Goal of the exercise ▸ Could you transcribe the entries below exactly, without any of the pictures?

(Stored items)
======

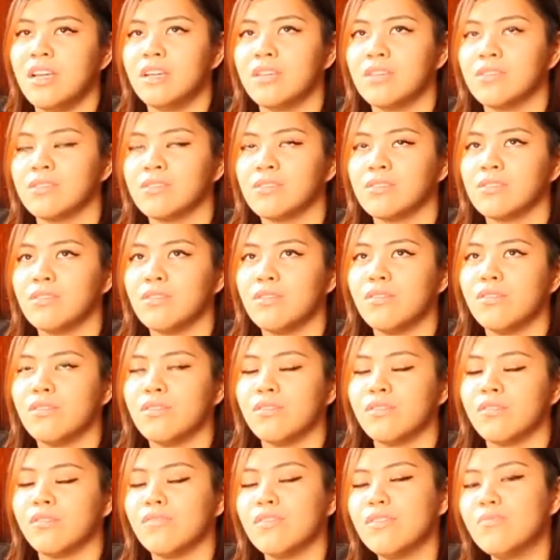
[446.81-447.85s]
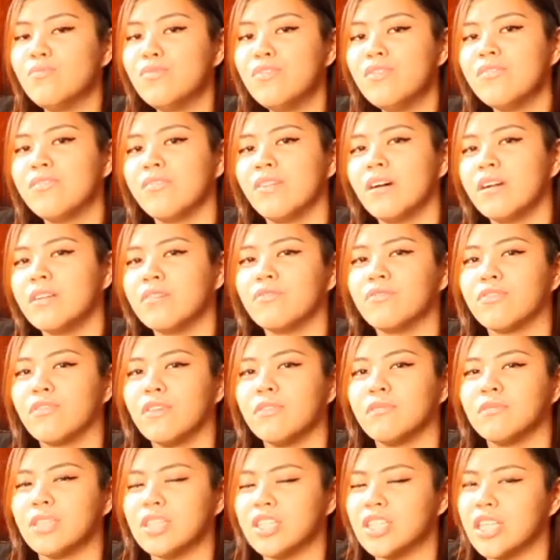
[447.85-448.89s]
So we move on
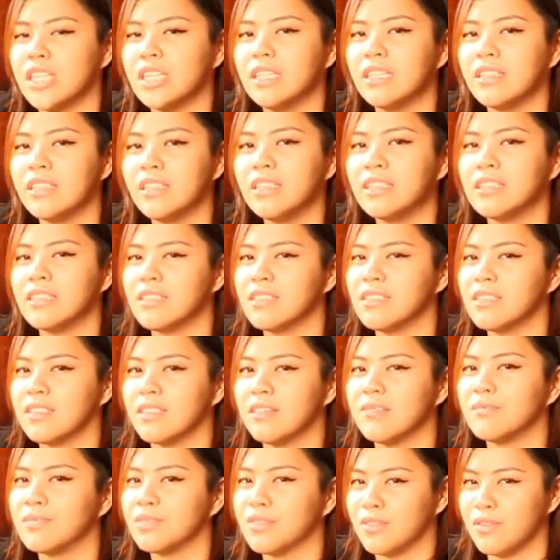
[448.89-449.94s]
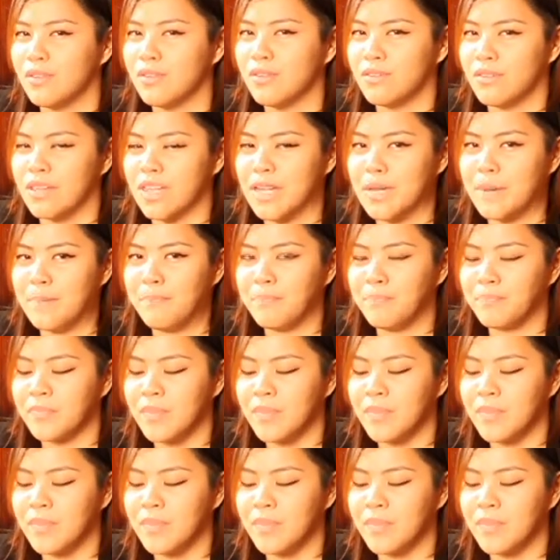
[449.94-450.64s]
from the general systems theory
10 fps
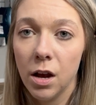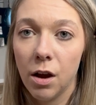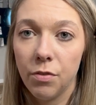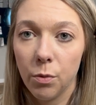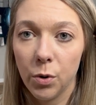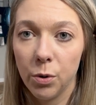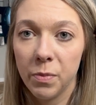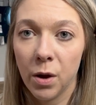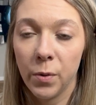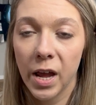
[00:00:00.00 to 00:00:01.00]
of the room
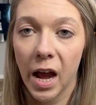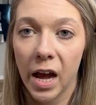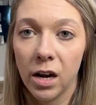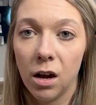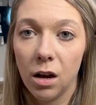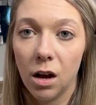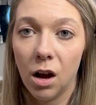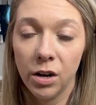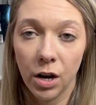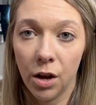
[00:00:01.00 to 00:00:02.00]
that we had
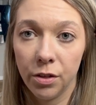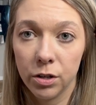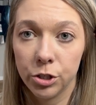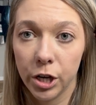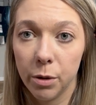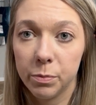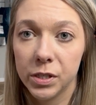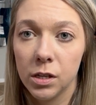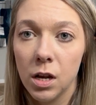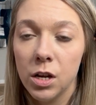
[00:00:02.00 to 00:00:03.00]
on other ships.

======

Problem solution ▸
[446.81-447.85s]
[447.85-448.89s]
So we move on
[448.89-449.94s]
[449.94-450.64s]
from the general systems theory
10 fps
[00:00:00.00 to 00:00:01.00]
of the room
[00:00:01.00 to 00:00:02.00]
that we had
[00:00:02.00 to 00:00:03.00]
on other ships.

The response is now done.